A Lefschetz fibration structure on minimal symplectic fillings of a quotient surface singularity
Since it was known that any closed symplectic 4-manifold admits a Lefschetz pencil and that a Lefschetz fibration structure can be obtained from a Lefschetz pencil by blowing-up the base loci, the study of Lefschetz fibrations has become an important research theme for understanding symplectic 4-manifolds topologically. Furthermore, it is also one of active research topics in symplectic 4-manifolds to classify symplectic fillings of certain 3- manifolds equipped with a contact structure.

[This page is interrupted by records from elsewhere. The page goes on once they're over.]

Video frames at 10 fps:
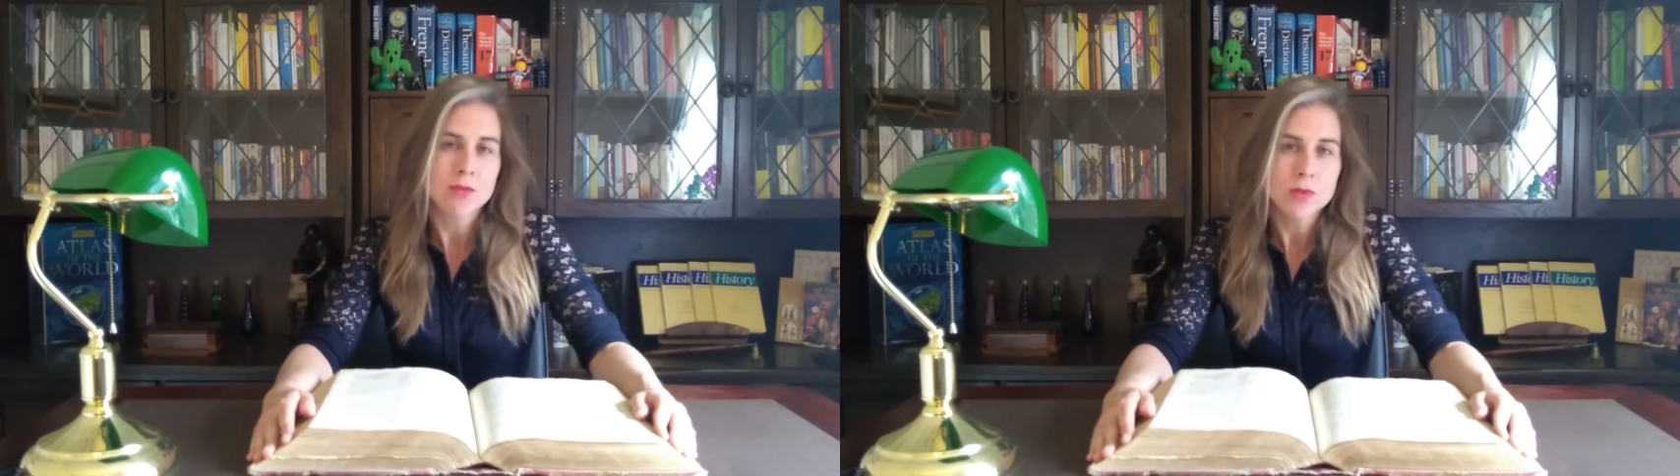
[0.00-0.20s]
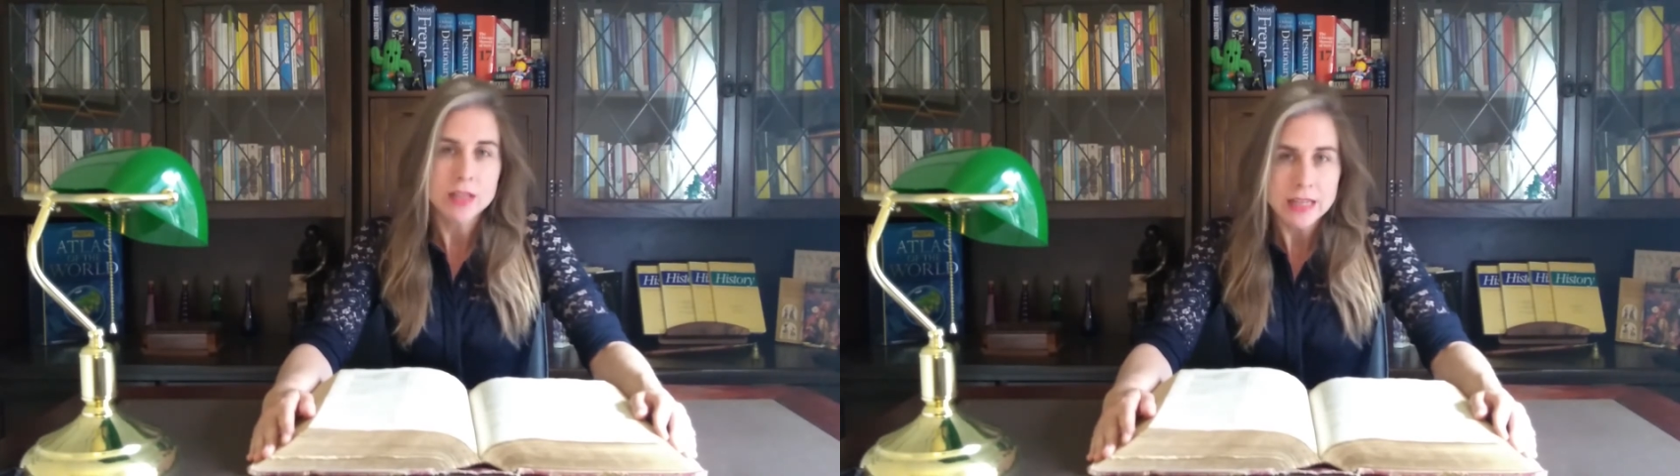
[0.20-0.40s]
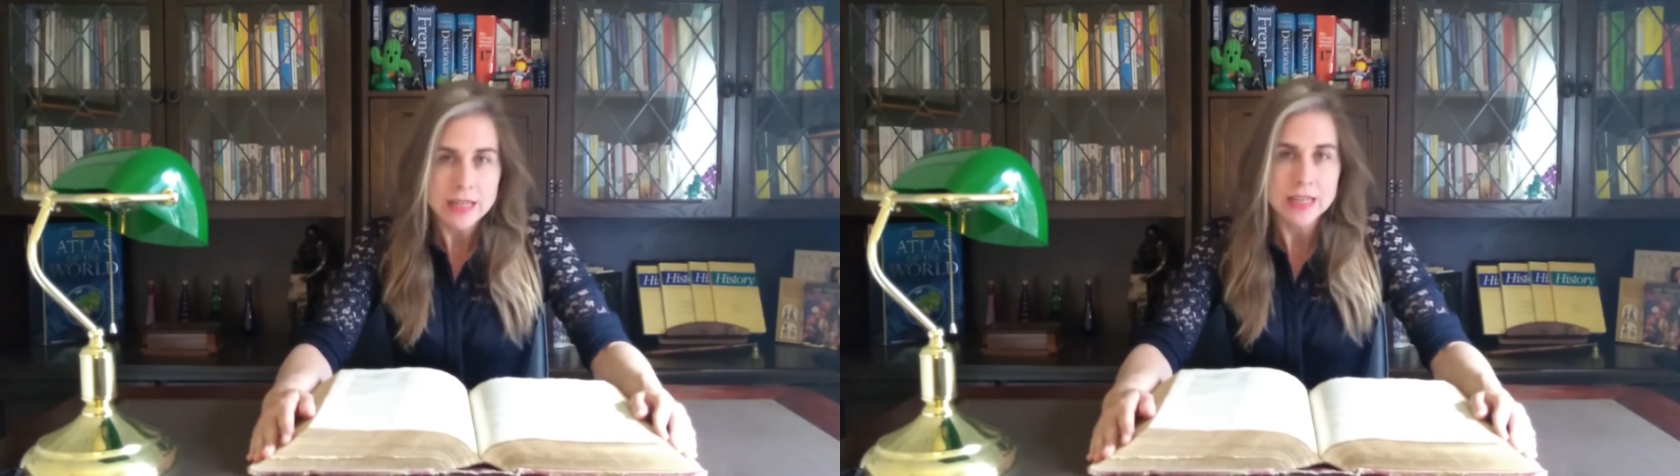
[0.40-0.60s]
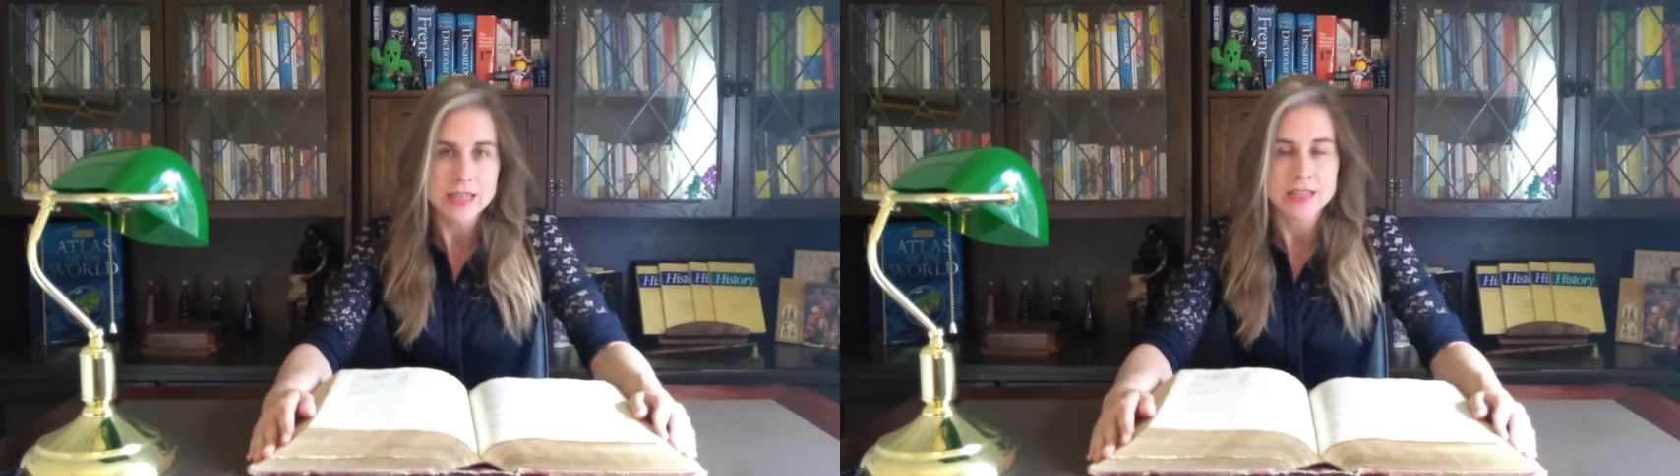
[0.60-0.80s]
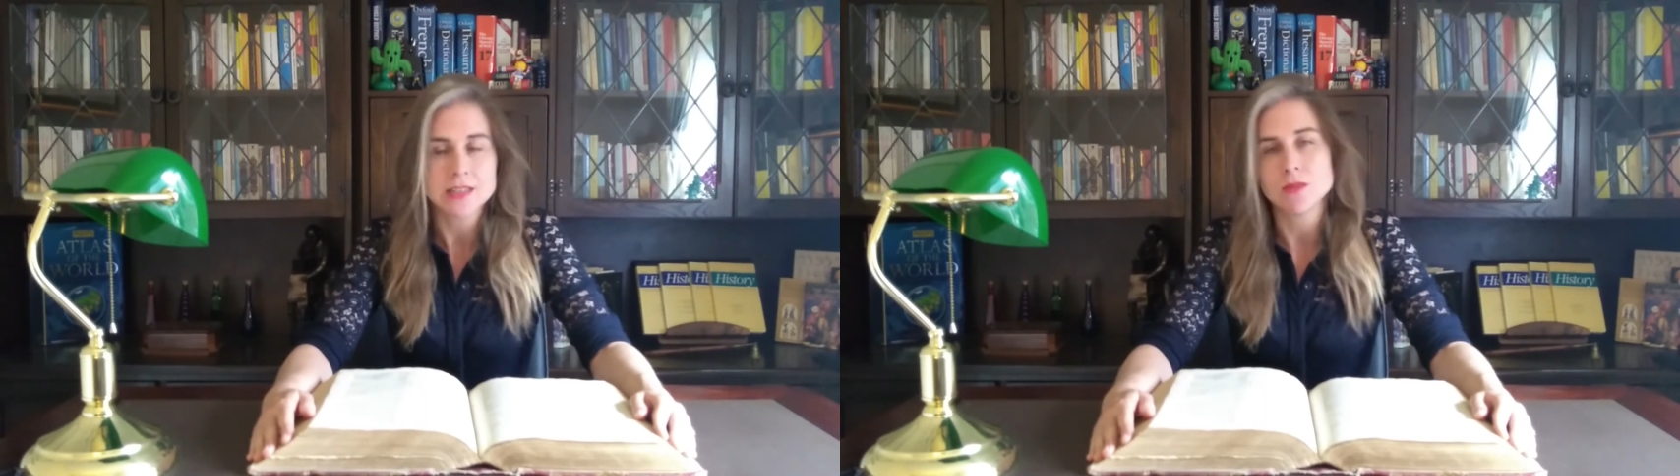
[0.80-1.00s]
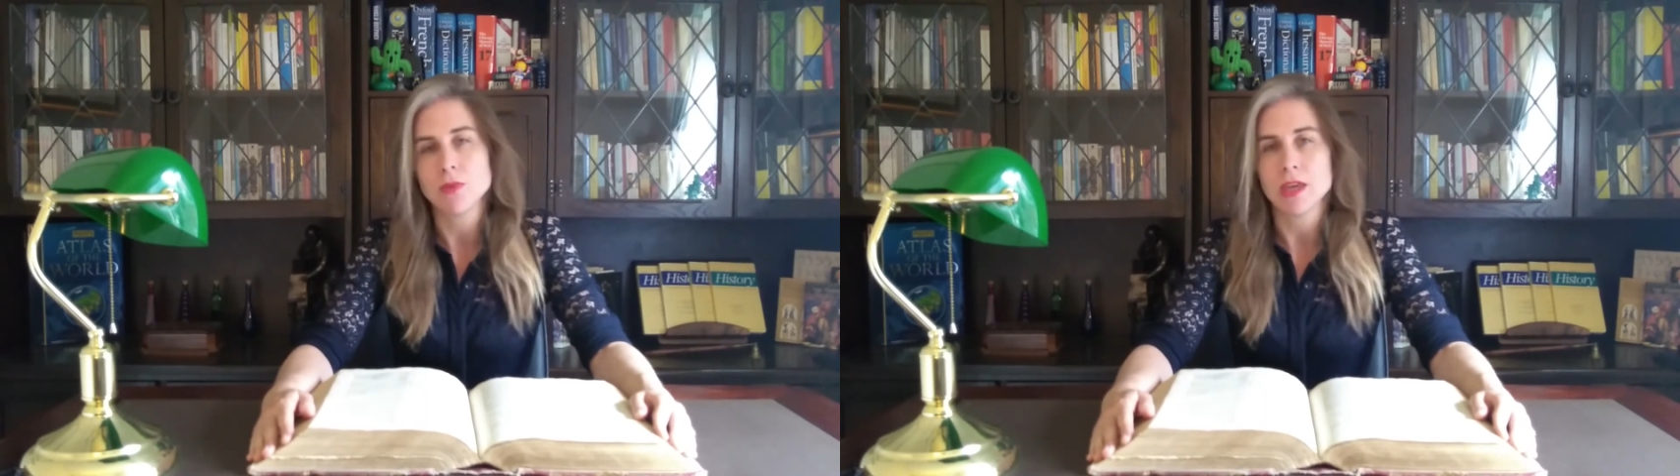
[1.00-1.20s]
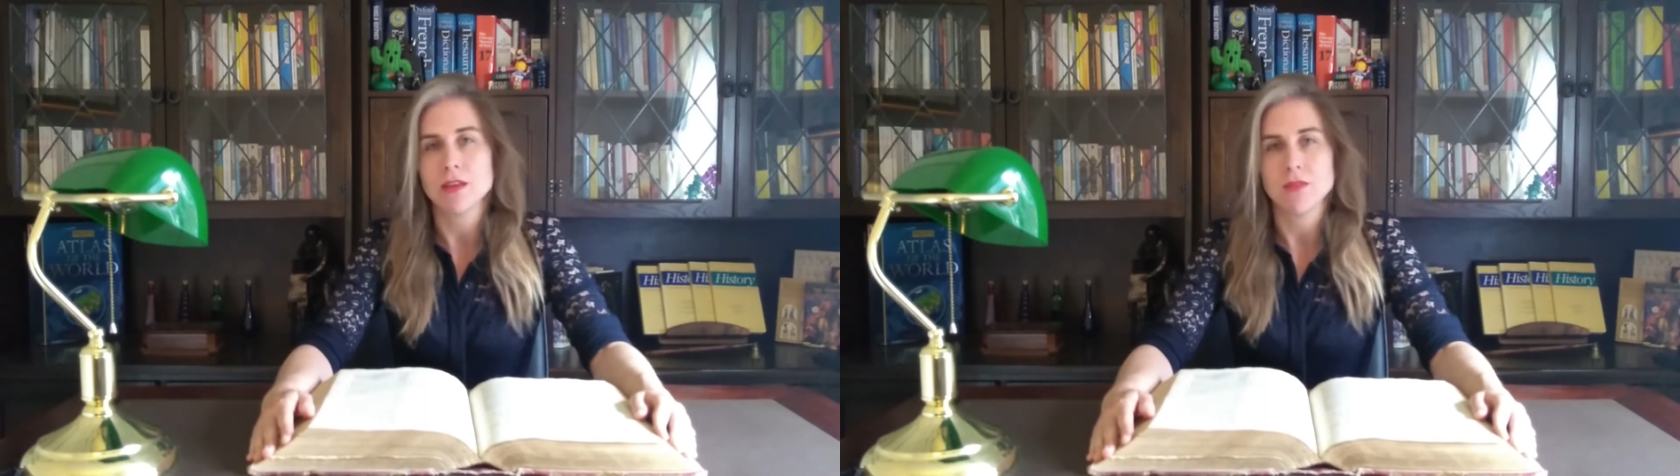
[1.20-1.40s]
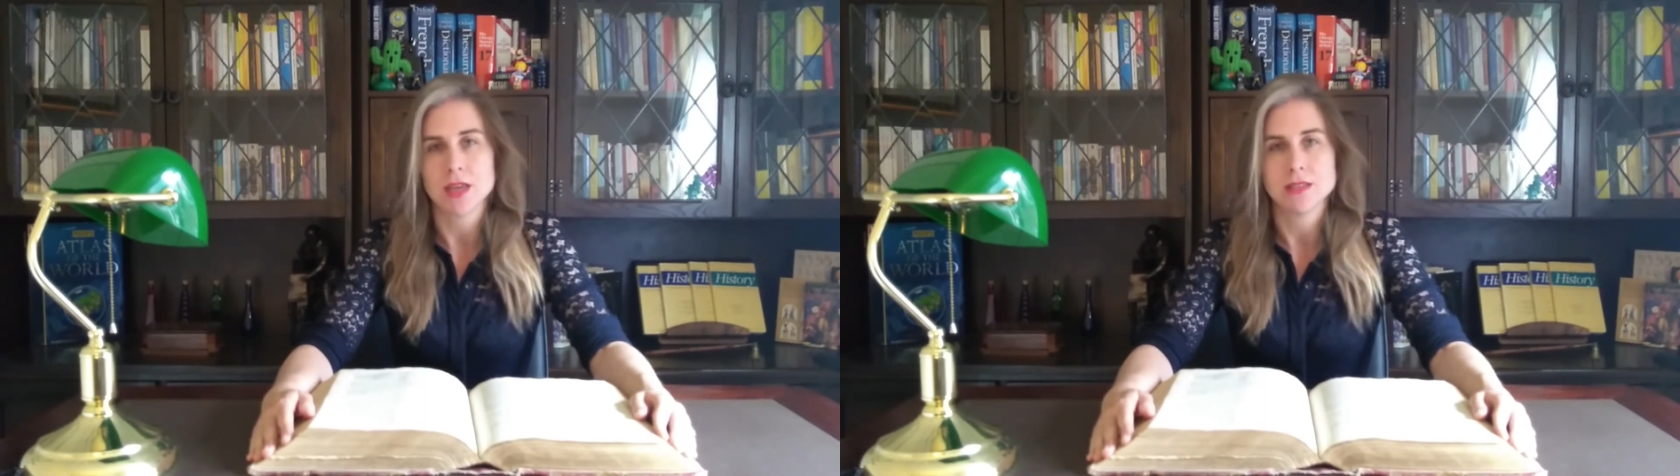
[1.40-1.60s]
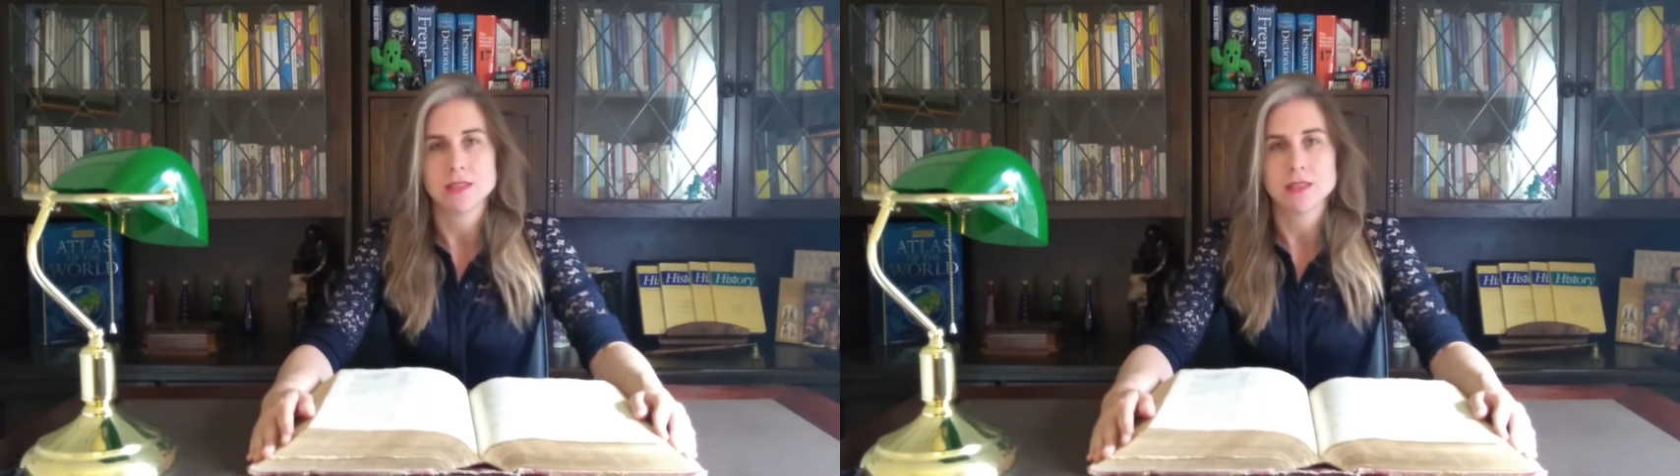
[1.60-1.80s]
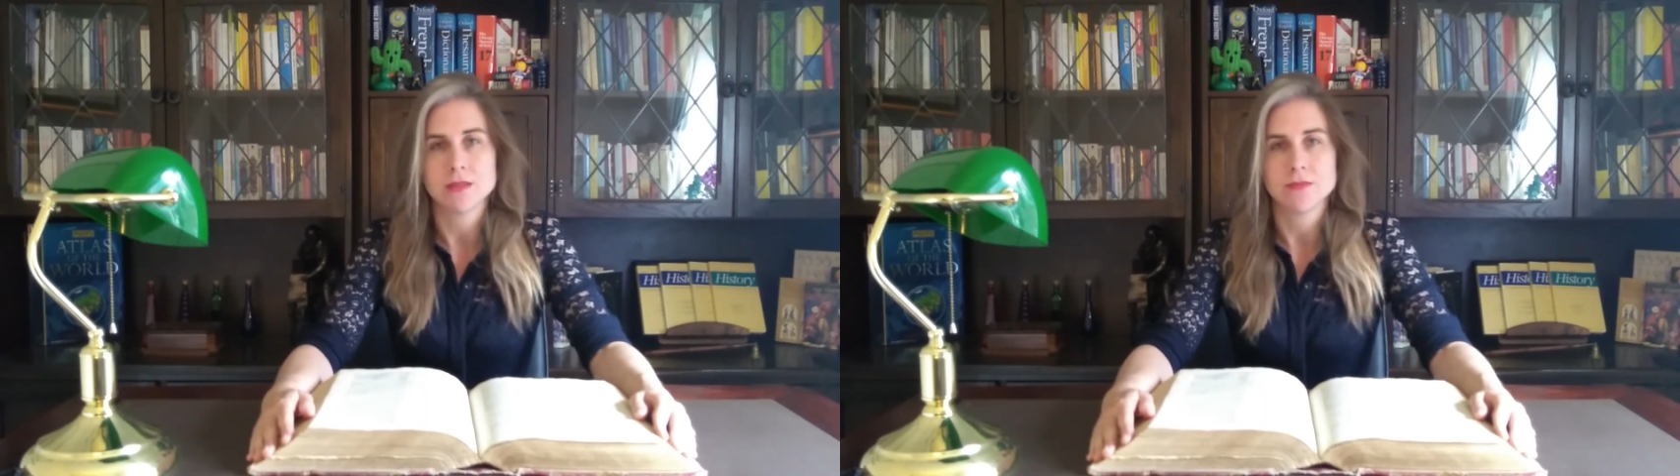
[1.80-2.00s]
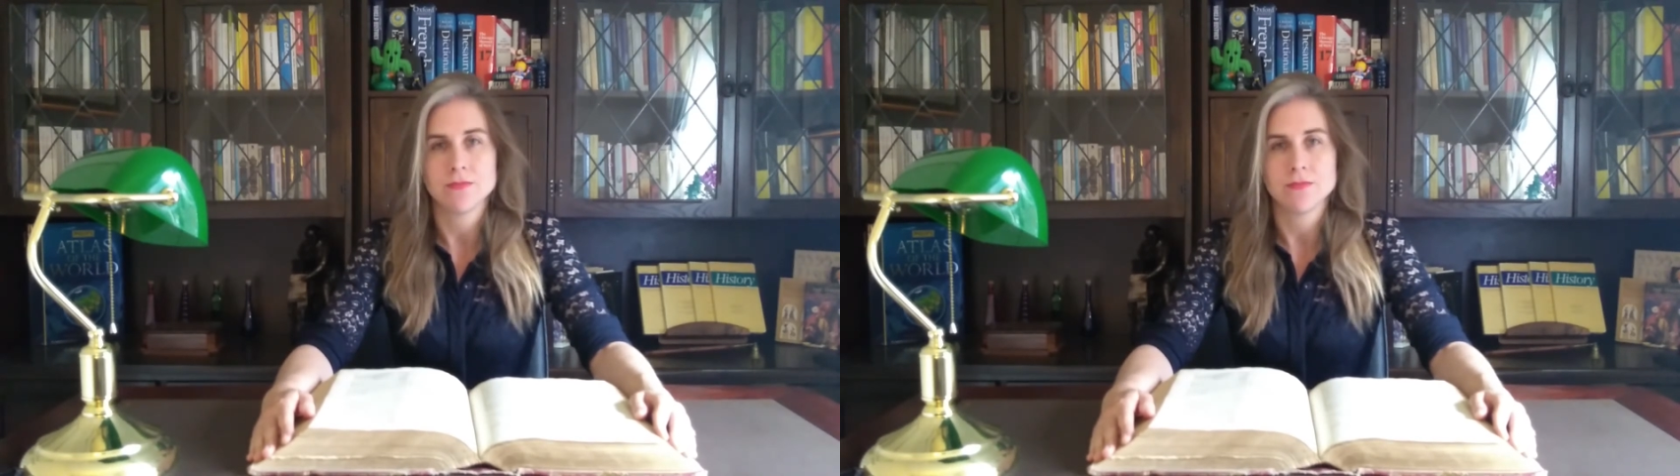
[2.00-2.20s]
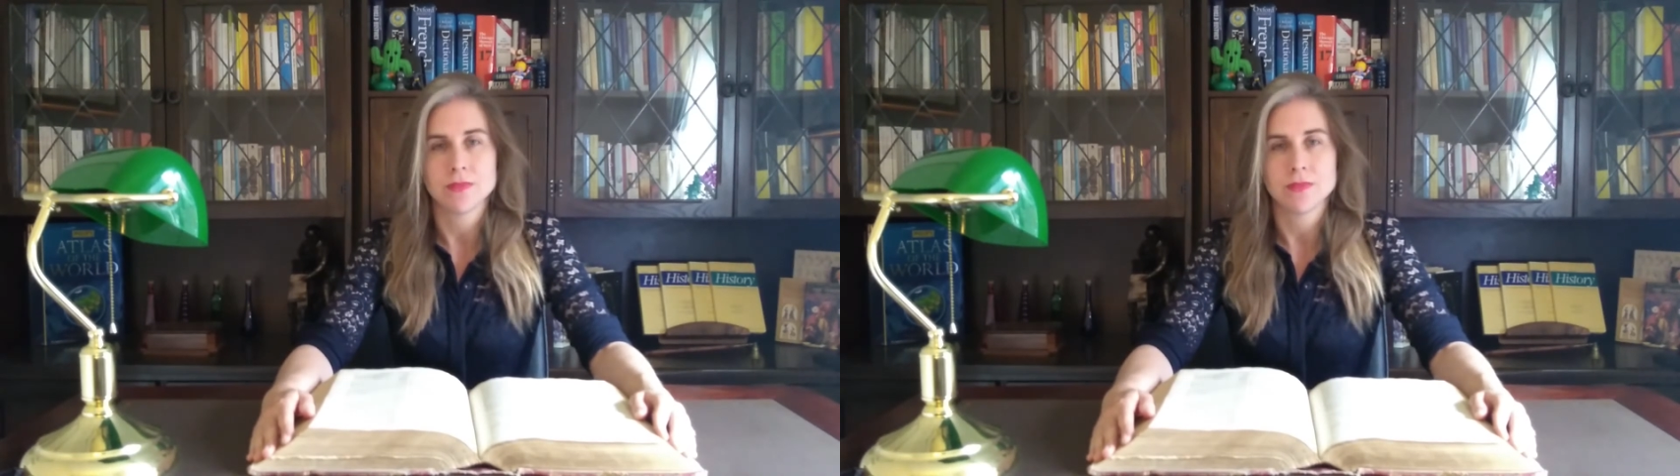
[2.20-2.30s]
I really needed to be convinced.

Among them, people have long studied symplectic fillings of the link of a quotient surface singularity. For example, P. Lisca classified symplectic fillings of cyclic quotient singularities whose corresponding link is lens space, and M. Bhupal and K. Ono classified all possible symplectic fillings of non-cyclic quotient surface singularities. And then, J. Park together with Heesang Park, Dong-soo Shin, and Giancarlo Urzu´a constructed an explicit one-to-one correspondence between the minimal symplectic fillings and the Milnor fibers of non-cyclic quotient surface singularities.
By the way, M. Bhupal and B. Ozbagci found an algorithm to present each minimal symplectic filling of a cyclic quotient sur- face singularity as an explicit positive allowable Lefschetz fibration, called PALF, structure. Furthermore they showed that each PALF structure can be obtained from the minimal resolution by monodromy substitutions which correspond to rational blow-downs topologically.
In this talk, I’d like to explain how to construct an explicit PALF structure on any minimal symplectic filling of the link of non-cyclic quotient surface singularities. This is a joint work with Hakho Choi.